[Live Lab] Streaming 101: Hands-On with Kafka & Flink | Secure Your Spot
Whether you’re streaming change data capture (CDC) events from MongoDB to Apache Kafka® or sinking high-velocity data from Kafka into MongoDB for analytics, the following best practices ensure a secure, performant, and resilient architecture.
This technical deep dive covers implementing the MongoDB Atlas Source and Sink Connectors on Confluent Cloud. While the managed service provides zero-ops infrastructure, the logical implementation requires architectural precision to ensure data integrity, high throughput, and cost efficiency.
Before you configure a single connector, the physical and logical layout of your infrastructure must be optimized to minimize latency and costs.
Cross-region traffic traverses the public internet or expensive backbone links, introducing variable latency (jitter). In high-throughput scenarios (>10k msgs/sec), this latency compounds, causing consumer lag.
Intra-region traffic is typically free or significantly cheaper than inter-region or internet-gateway traffic. To take advantage of this, follow these two steps to use colocation to ensure the tightest loop for data replications:
Implement cloud-region affinity.
Run your MongoDB Atlas deployment and your Confluent Cloud cluster in the same cloud provider and region (e.g., AWS us-east-1).
Choose your connectivity model for integrating MongoDB Atlas and Confluent Cloud based on your security requirements, including workload, configuration, endpoints, and complexity.
Public vs Private Networking Between Confluent Cloud and MongoDB Atlas
Feature | Public Networking | Private Networking (Recommended) |
Workload | Dev/test or non-sensitive data | Production and sensitive data (personally identifiable information [PII], payment card industry data [PCI]) |
Configuration | Requires adding Confluent Cloud Egress IPs to the MongoDB Atlas IP Allowlist | Uses AWS PrivateLink, Azure Private Link, or Google Cloud Private Service Connect |
Endpoints | Traffic traverses public internet (encrypted) | Traffic never leaves the cloud provider's backbone |
Complexity | Low setup effort | Moderate setup (requires endpoint mapping) |
The most common cause of streaming pipeline failure is schema evolution conflict and data type friction.
By default, Schema Registry uses the TopicNameStrategy. It attempts to register the schema for every record in the topic under a single subject name: topicname-value (e.g., mongo-data-value), which means all MongoDB collections will map to one Kafka topic—an approach with significant downsides.
Best Practice = One Topic per Schema: When using strict formats such as Apache Avro™️, Protocol Buffers (Protobuf), or JSON (backed by Schema Registry), the standard recommendation is to map one MongoDB collection to one Kafka topic. This segregation ensures data hygiene, simplifies consumer logic, and works seamlessly with default configurations.
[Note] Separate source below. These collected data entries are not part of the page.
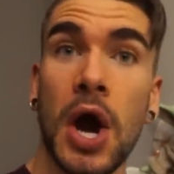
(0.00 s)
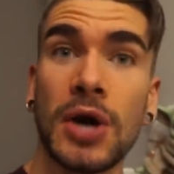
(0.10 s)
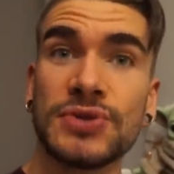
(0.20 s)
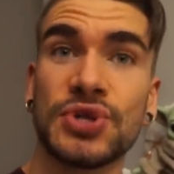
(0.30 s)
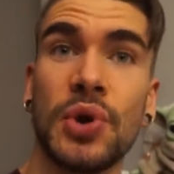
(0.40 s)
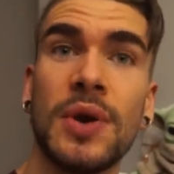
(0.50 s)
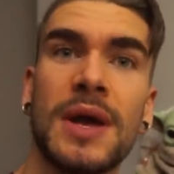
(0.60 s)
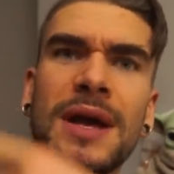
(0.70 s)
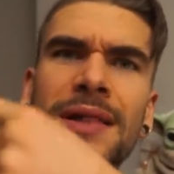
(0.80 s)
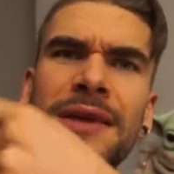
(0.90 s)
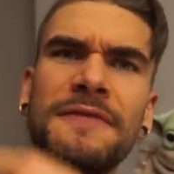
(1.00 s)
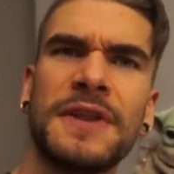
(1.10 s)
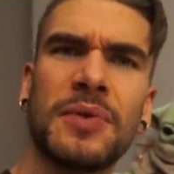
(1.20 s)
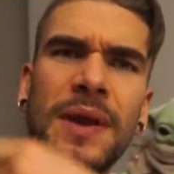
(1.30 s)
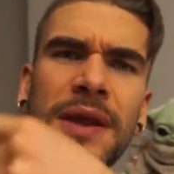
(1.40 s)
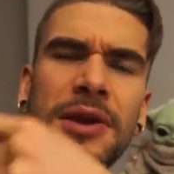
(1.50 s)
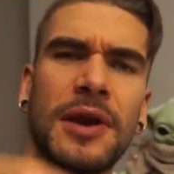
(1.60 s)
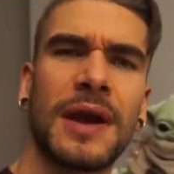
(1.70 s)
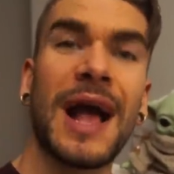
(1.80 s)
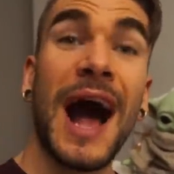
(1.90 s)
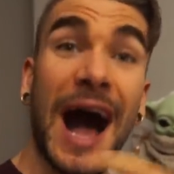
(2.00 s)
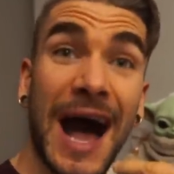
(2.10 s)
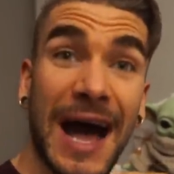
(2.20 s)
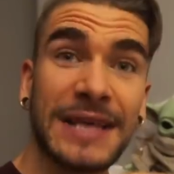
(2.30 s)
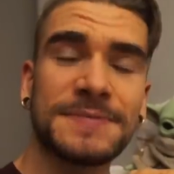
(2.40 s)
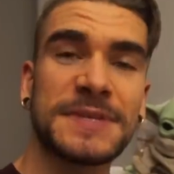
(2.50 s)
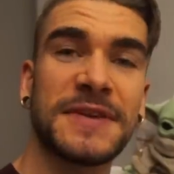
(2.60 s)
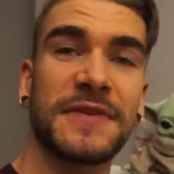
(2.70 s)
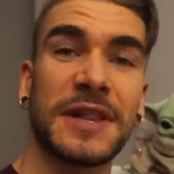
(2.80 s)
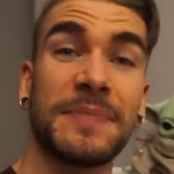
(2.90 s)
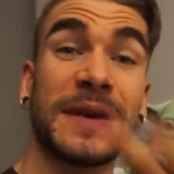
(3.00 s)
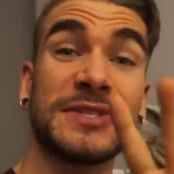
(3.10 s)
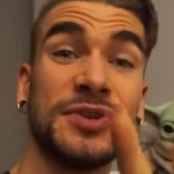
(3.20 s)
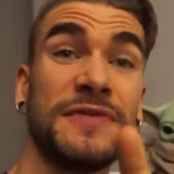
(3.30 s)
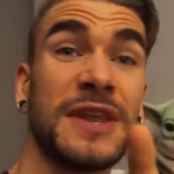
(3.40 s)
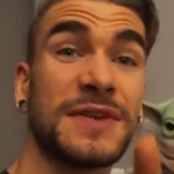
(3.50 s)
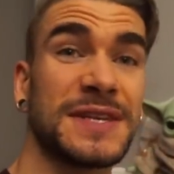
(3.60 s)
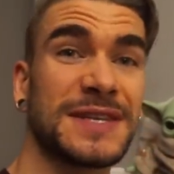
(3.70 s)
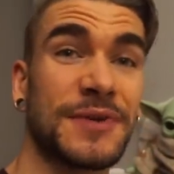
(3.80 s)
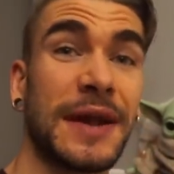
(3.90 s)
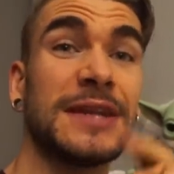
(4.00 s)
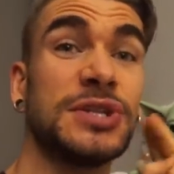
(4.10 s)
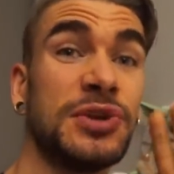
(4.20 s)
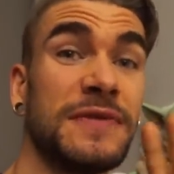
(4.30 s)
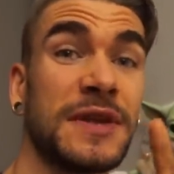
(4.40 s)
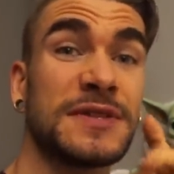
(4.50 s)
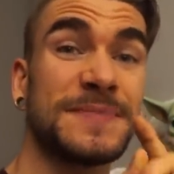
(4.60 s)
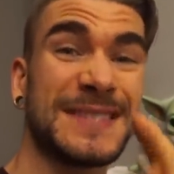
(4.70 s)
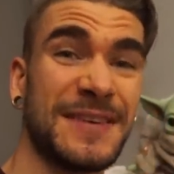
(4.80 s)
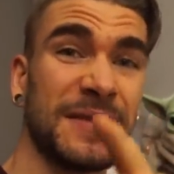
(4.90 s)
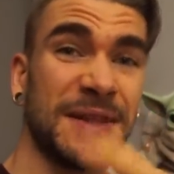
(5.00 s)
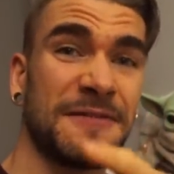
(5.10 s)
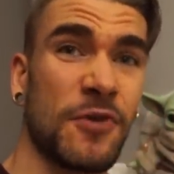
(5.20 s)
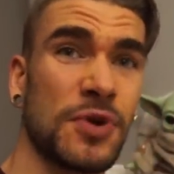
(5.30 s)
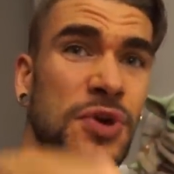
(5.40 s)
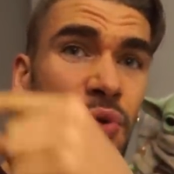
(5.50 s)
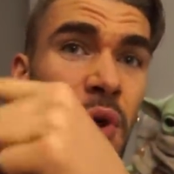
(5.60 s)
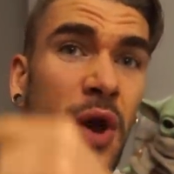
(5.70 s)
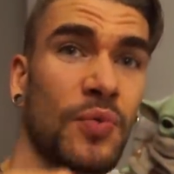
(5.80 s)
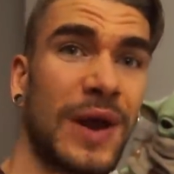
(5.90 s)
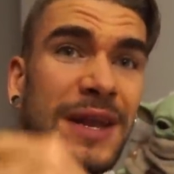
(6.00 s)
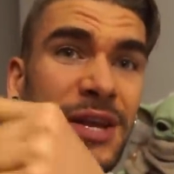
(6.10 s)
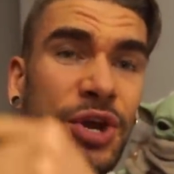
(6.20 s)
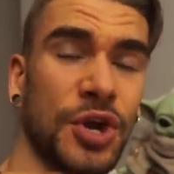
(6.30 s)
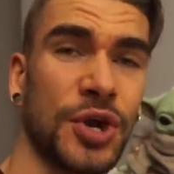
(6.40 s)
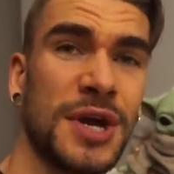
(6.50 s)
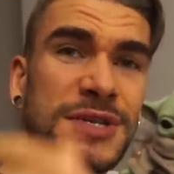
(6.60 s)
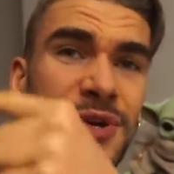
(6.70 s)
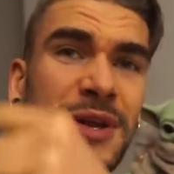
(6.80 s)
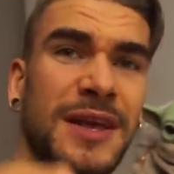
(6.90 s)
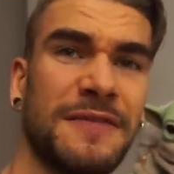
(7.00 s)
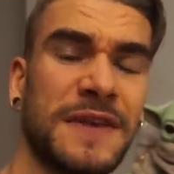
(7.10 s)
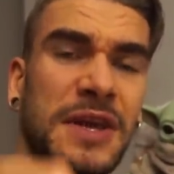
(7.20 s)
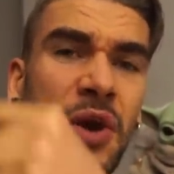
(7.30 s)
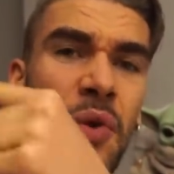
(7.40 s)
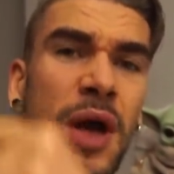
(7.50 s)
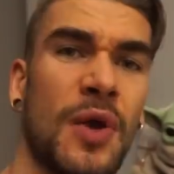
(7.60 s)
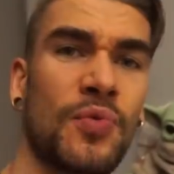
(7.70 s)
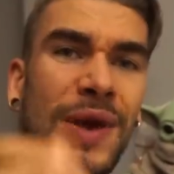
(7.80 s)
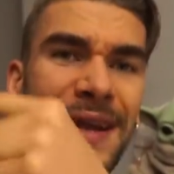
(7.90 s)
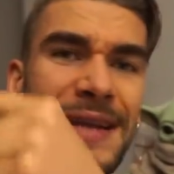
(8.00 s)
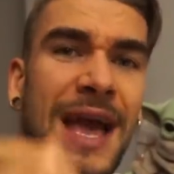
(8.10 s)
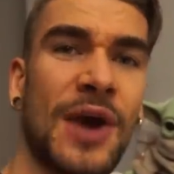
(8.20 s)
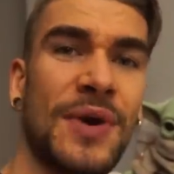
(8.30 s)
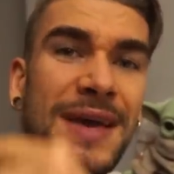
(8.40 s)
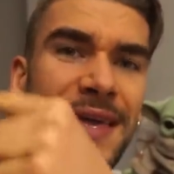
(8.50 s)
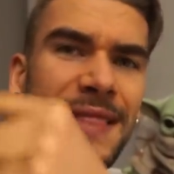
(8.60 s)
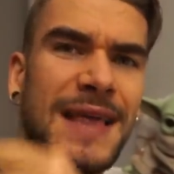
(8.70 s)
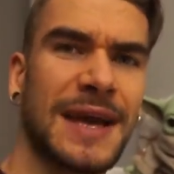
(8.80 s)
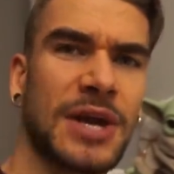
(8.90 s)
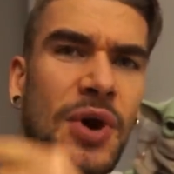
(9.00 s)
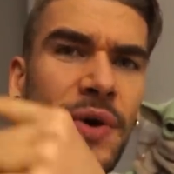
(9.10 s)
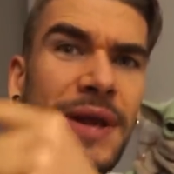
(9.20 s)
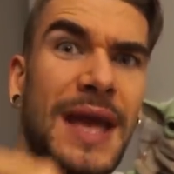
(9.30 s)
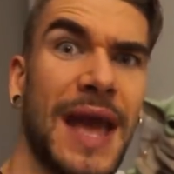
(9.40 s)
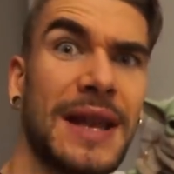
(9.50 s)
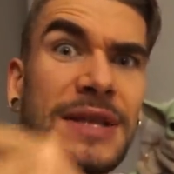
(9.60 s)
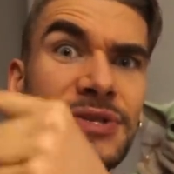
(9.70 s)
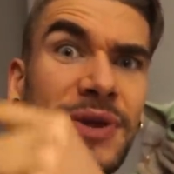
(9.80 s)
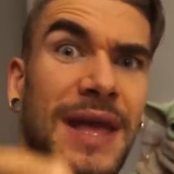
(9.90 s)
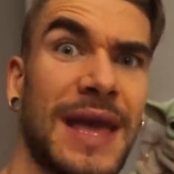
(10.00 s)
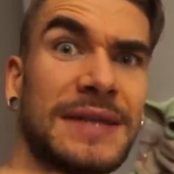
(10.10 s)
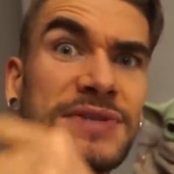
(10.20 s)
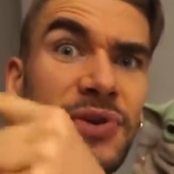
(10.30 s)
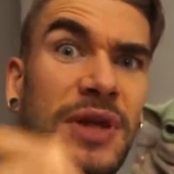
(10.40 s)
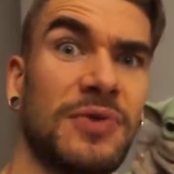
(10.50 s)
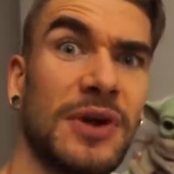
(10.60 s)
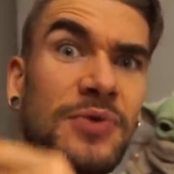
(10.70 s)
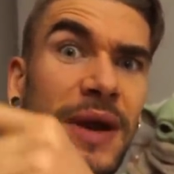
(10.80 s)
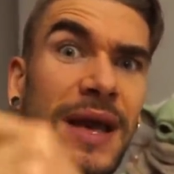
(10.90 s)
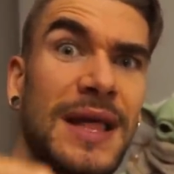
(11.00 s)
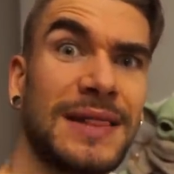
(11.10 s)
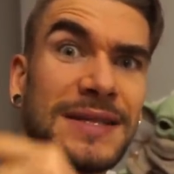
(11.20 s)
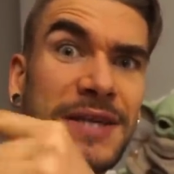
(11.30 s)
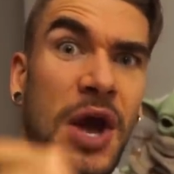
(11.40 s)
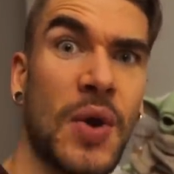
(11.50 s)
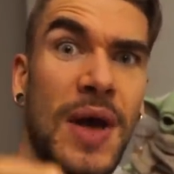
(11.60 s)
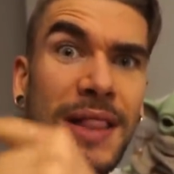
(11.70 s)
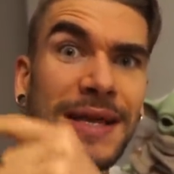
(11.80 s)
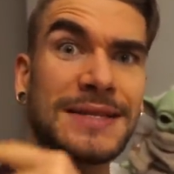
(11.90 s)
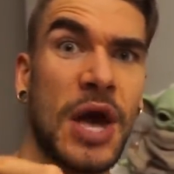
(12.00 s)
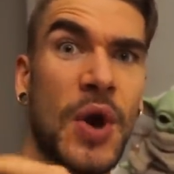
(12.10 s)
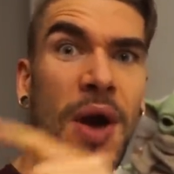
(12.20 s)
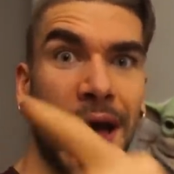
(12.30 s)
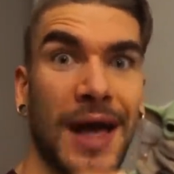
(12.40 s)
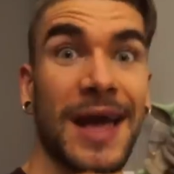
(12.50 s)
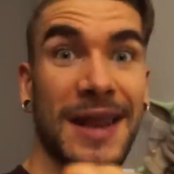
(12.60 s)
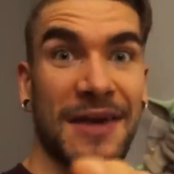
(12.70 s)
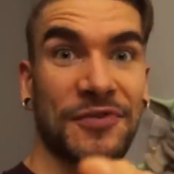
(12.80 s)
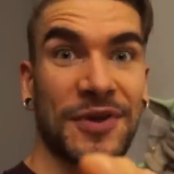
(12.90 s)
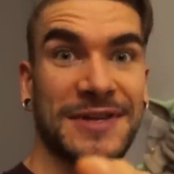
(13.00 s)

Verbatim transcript: Also, click a video right here. I specifically picked two videos, yes that's right, two videos specifically for you right here. So click a video right now, get that going, and it's gonna end. So click one quick, let's go, let's go, and have a great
The Risk: If you map multiple collections with different structures to a single topic, they’ll register under the same subject in Schema Registry. If these schemas are not backward-compatible, the connector will fail.
com.company.Users
com.company.Orders
For example, if you map three different MongoDB collections (Users, Orders, Products) to a single Kafka topic (mongo-data), they’ll all attempt to register their schemas under mongo-data-value. Since these schemas are structurally different, registration will fail due to backward incompatibility.
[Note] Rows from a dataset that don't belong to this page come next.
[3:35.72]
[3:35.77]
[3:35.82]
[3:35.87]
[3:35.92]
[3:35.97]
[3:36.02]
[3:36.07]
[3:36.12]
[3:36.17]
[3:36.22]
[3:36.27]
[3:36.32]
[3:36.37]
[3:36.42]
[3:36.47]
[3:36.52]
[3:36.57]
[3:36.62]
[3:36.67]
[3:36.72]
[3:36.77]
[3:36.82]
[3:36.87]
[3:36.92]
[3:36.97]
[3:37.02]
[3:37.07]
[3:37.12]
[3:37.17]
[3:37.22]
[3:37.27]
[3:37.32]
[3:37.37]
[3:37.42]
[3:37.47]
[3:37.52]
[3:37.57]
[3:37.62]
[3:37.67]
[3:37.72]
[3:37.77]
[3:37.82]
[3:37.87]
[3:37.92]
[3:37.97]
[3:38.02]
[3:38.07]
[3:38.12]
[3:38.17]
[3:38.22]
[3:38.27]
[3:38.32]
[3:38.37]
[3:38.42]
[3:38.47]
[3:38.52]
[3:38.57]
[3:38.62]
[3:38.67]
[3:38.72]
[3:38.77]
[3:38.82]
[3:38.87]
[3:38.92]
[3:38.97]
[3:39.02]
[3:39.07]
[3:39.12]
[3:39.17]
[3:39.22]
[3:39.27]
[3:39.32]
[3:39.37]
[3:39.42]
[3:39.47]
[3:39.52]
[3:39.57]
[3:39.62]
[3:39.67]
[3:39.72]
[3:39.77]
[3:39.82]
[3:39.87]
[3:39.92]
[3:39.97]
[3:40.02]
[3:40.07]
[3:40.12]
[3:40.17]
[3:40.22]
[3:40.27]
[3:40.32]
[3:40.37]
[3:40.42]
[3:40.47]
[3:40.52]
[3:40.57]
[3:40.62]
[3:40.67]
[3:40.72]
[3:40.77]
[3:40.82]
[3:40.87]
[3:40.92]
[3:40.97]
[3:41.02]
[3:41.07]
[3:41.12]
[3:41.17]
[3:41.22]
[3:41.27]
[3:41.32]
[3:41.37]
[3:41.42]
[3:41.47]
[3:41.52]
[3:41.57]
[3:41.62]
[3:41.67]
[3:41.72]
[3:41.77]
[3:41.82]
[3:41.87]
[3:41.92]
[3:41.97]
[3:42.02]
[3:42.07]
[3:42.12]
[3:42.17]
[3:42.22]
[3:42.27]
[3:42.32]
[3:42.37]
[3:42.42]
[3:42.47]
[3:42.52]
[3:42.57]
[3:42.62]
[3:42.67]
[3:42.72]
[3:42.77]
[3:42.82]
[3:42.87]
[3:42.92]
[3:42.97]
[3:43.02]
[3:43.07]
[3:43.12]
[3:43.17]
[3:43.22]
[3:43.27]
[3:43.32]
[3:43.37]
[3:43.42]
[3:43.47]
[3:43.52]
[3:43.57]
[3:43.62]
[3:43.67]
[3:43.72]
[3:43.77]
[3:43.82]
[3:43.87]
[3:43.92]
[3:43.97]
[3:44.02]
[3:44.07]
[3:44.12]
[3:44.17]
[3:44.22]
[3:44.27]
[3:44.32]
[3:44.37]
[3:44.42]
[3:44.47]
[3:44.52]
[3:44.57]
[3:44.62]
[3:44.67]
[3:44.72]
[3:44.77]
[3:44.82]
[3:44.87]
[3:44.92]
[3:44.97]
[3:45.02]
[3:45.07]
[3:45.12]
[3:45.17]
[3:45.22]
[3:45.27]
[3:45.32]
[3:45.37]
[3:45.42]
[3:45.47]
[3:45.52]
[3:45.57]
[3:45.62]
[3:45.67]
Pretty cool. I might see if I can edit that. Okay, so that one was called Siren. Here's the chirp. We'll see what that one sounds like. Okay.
Workaround: The restriction above is not absolute; it’s a byproduct of the default strategy. If you have a legitimate need to mix multiple collections into a single topic (multiplexing), you can bypass the conflict by changing the naming strategy to RecordNameStrategy.
Instead of deriving the subject name from the topic name, this strategy derives it from the record name (specifically, the fully qualified name of the Avro record or Protobuf message). For example, even if Users and Orders are in the same topic (mongo-data), Schema Registry creates separate subjects for them:
Multiple disparate schemas can coexist in a single topic because they’re validated against their own distinct histories in the registry, not against each other.
Production/Strict: Use Avro or Protobuf. They’re compact (binary) and enforce type safety.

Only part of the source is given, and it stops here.